Given records START

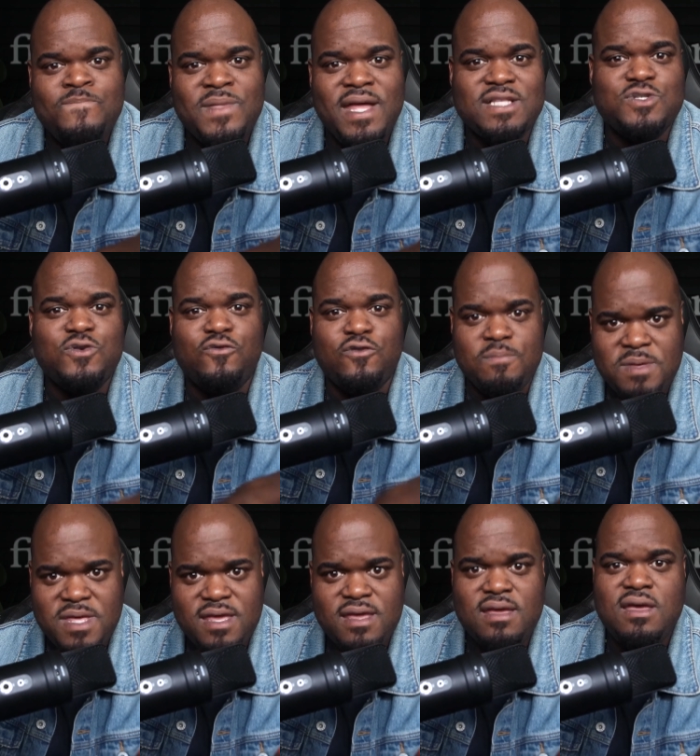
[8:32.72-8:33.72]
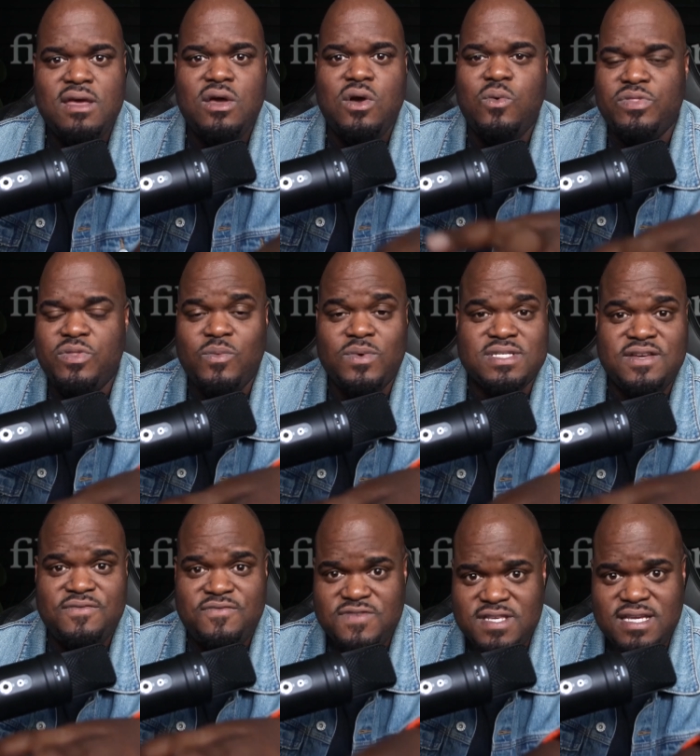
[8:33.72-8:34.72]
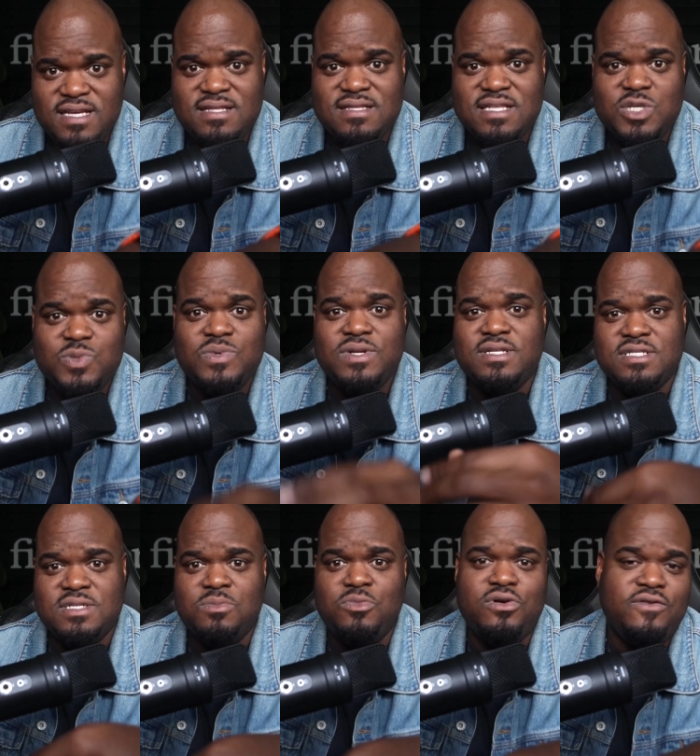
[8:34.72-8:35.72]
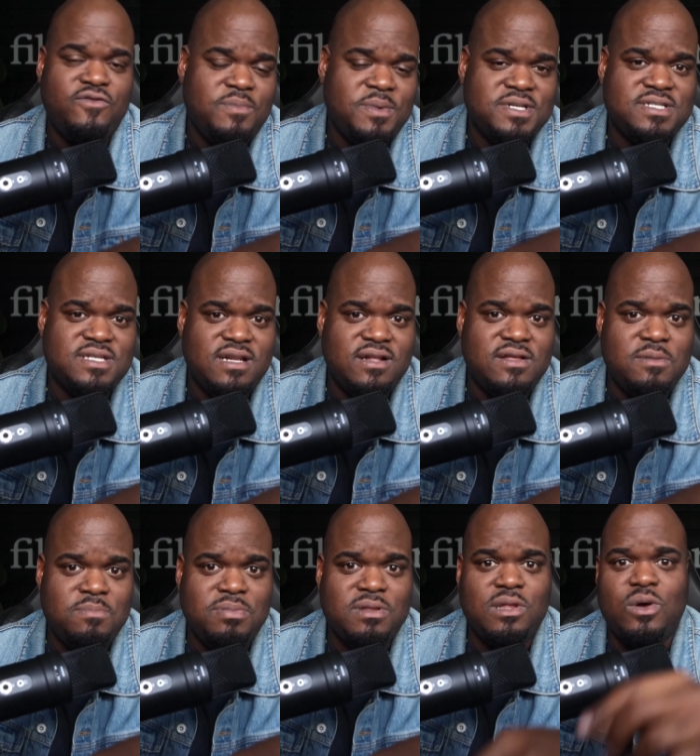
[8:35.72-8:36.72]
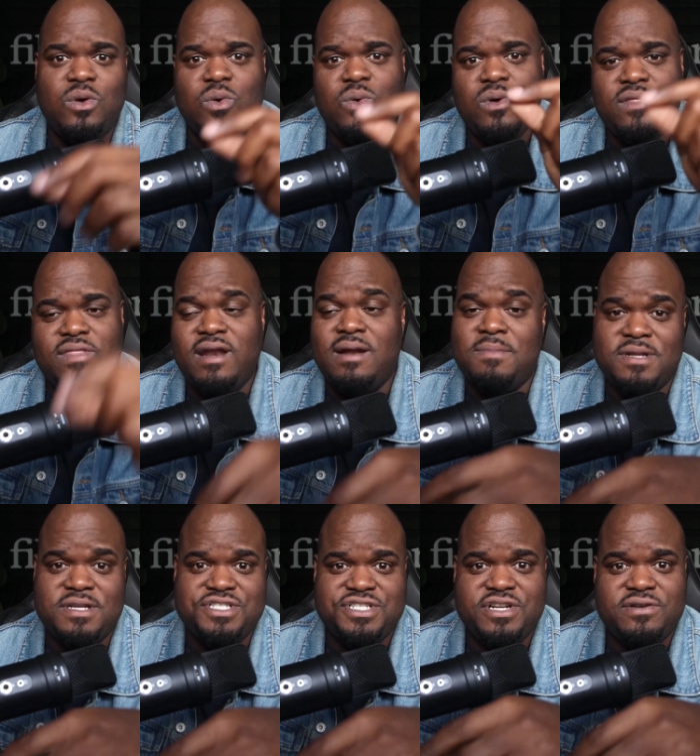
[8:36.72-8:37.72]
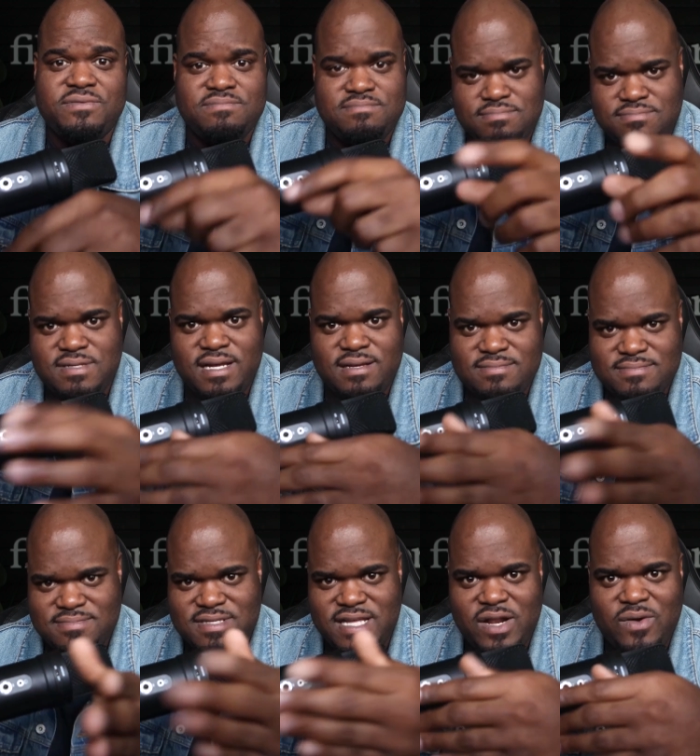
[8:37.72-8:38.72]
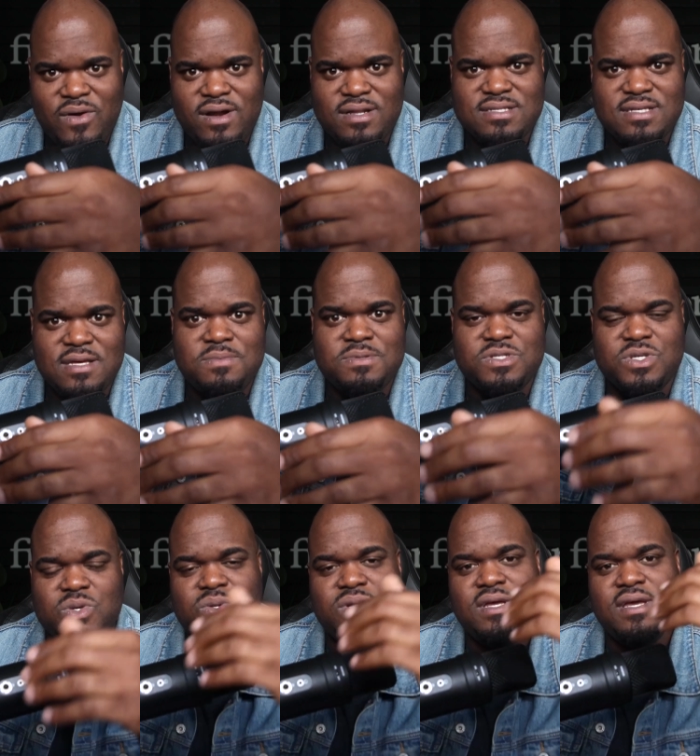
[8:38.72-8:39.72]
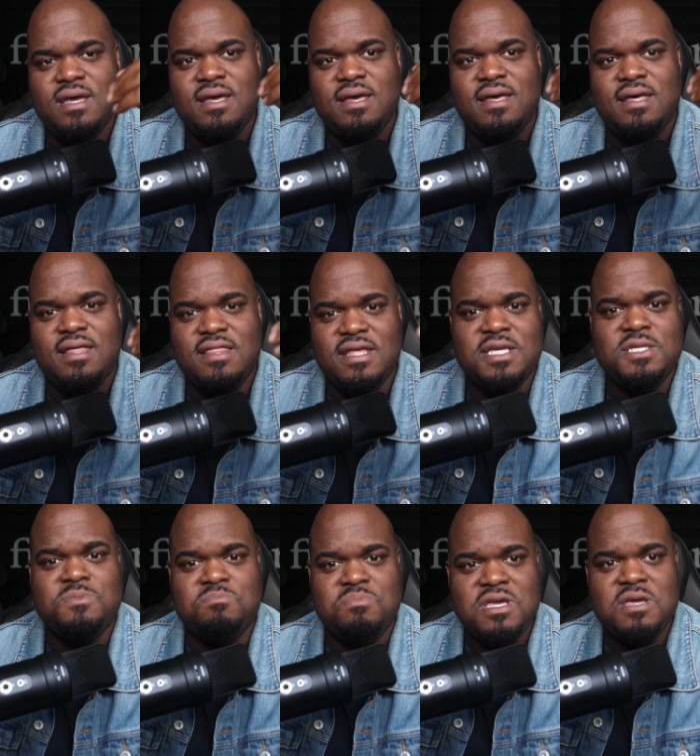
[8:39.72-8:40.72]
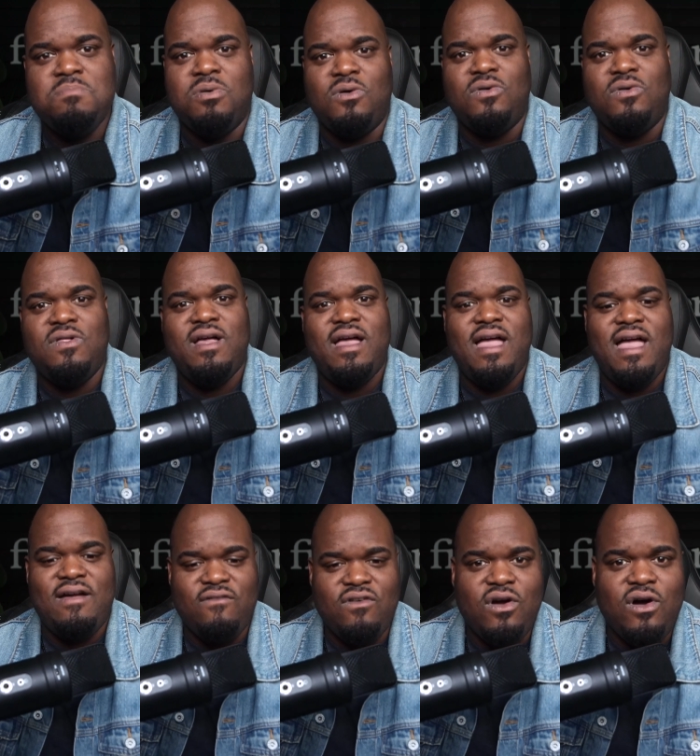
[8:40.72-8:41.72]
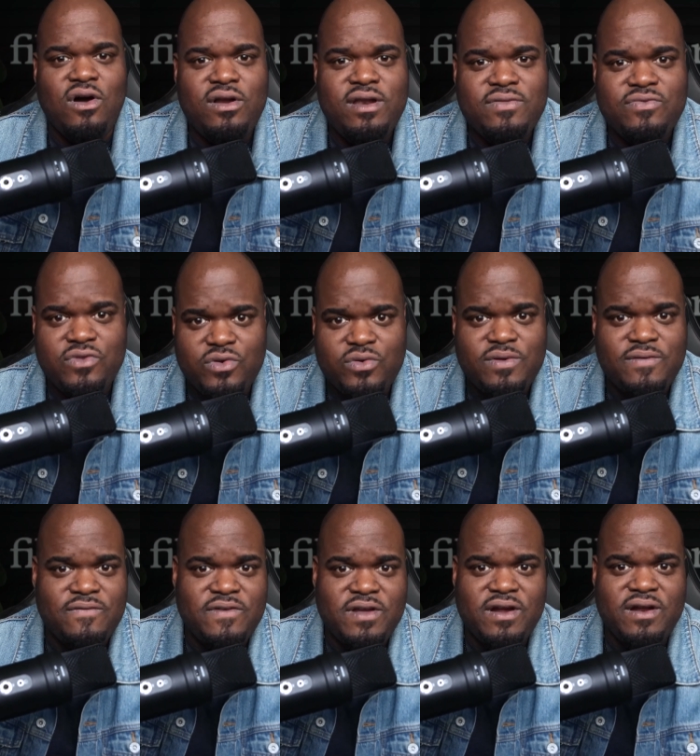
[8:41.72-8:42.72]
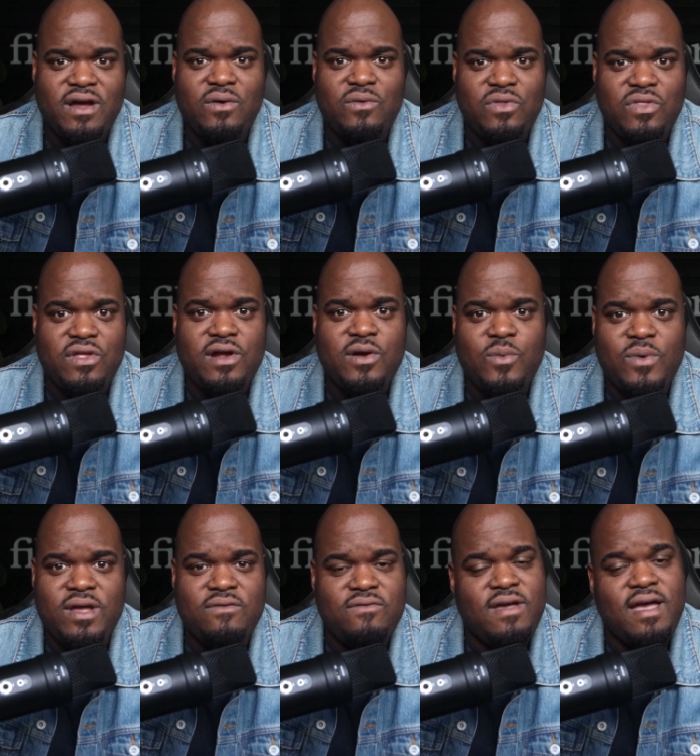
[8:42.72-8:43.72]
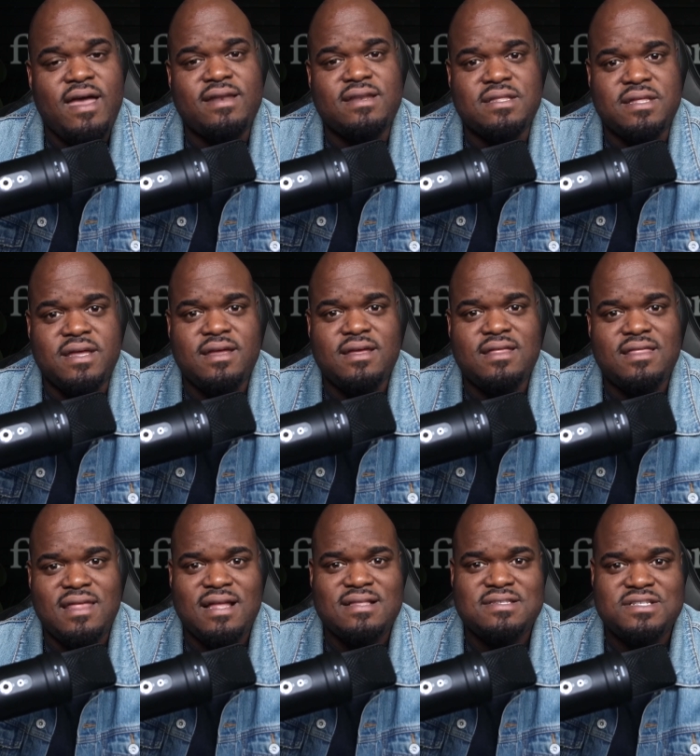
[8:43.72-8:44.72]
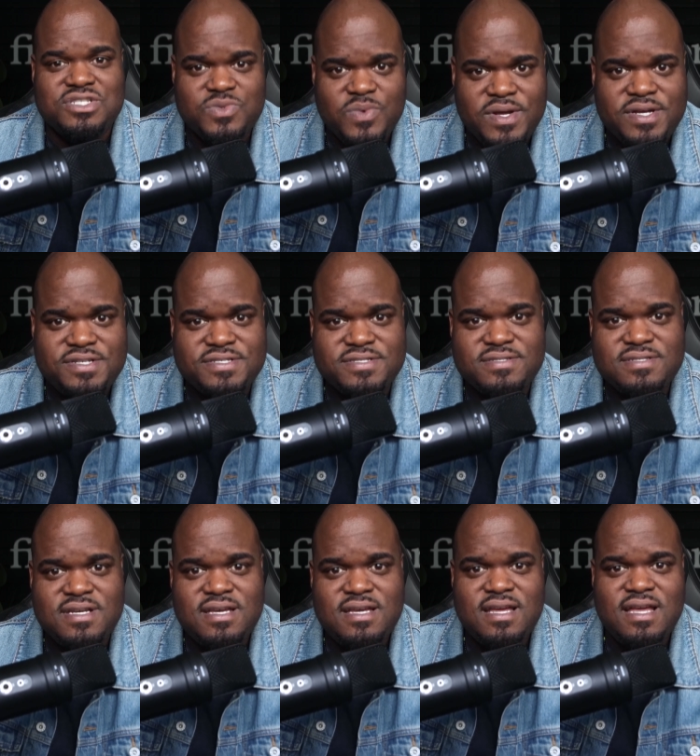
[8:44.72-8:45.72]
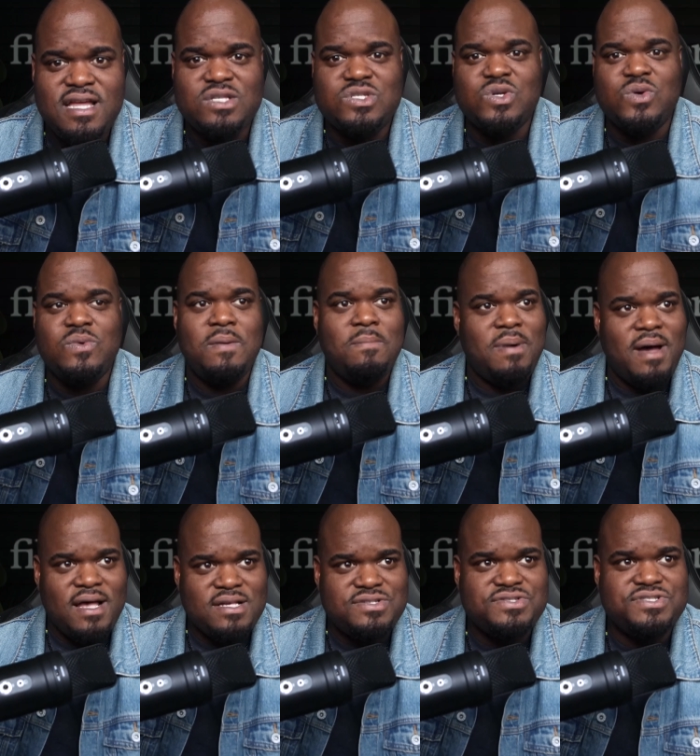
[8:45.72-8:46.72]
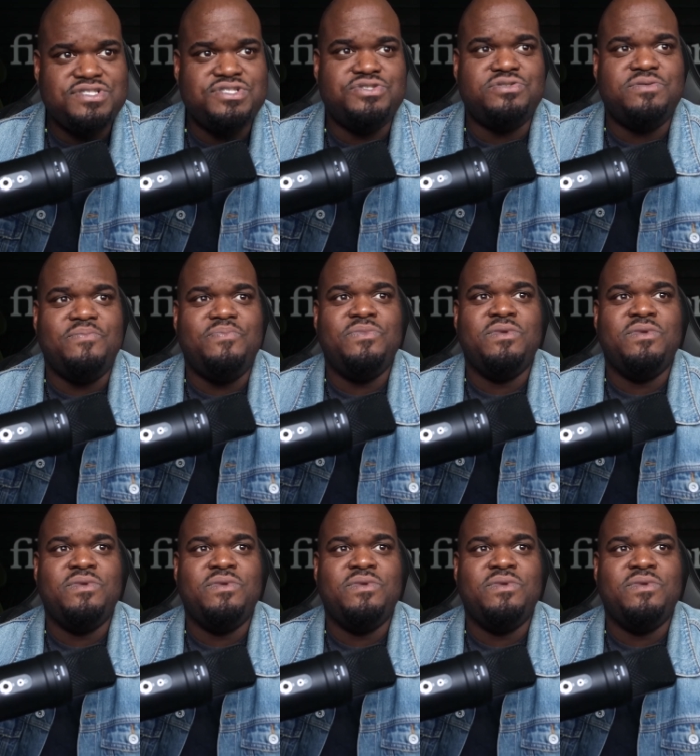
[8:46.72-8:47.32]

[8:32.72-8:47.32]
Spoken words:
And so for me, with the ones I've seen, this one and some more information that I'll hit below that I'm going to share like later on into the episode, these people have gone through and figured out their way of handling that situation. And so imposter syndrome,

Given records END

_What is needed_:
Print the part of the listing above that opens with the line containing "[8:34.72-8:35.72]" and closes with the line containing "[8:32.72-8:47.32]". Copy it exactly, both ends included, and omit the pictures.

_Solution to this problem_:
[8:34.72-8:35.72]
[8:35.72-8:36.72]
[8:36.72-8:37.72]
[8:37.72-8:38.72]
[8:38.72-8:39.72]
[8:39.72-8:40.72]
[8:40.72-8:41.72]
[8:41.72-8:42.72]
[8:42.72-8:43.72]
[8:43.72-8:44.72]
[8:44.72-8:45.72]
[8:45.72-8:46.72]
[8:46.72-8:47.32]

[8:32.72-8:47.32]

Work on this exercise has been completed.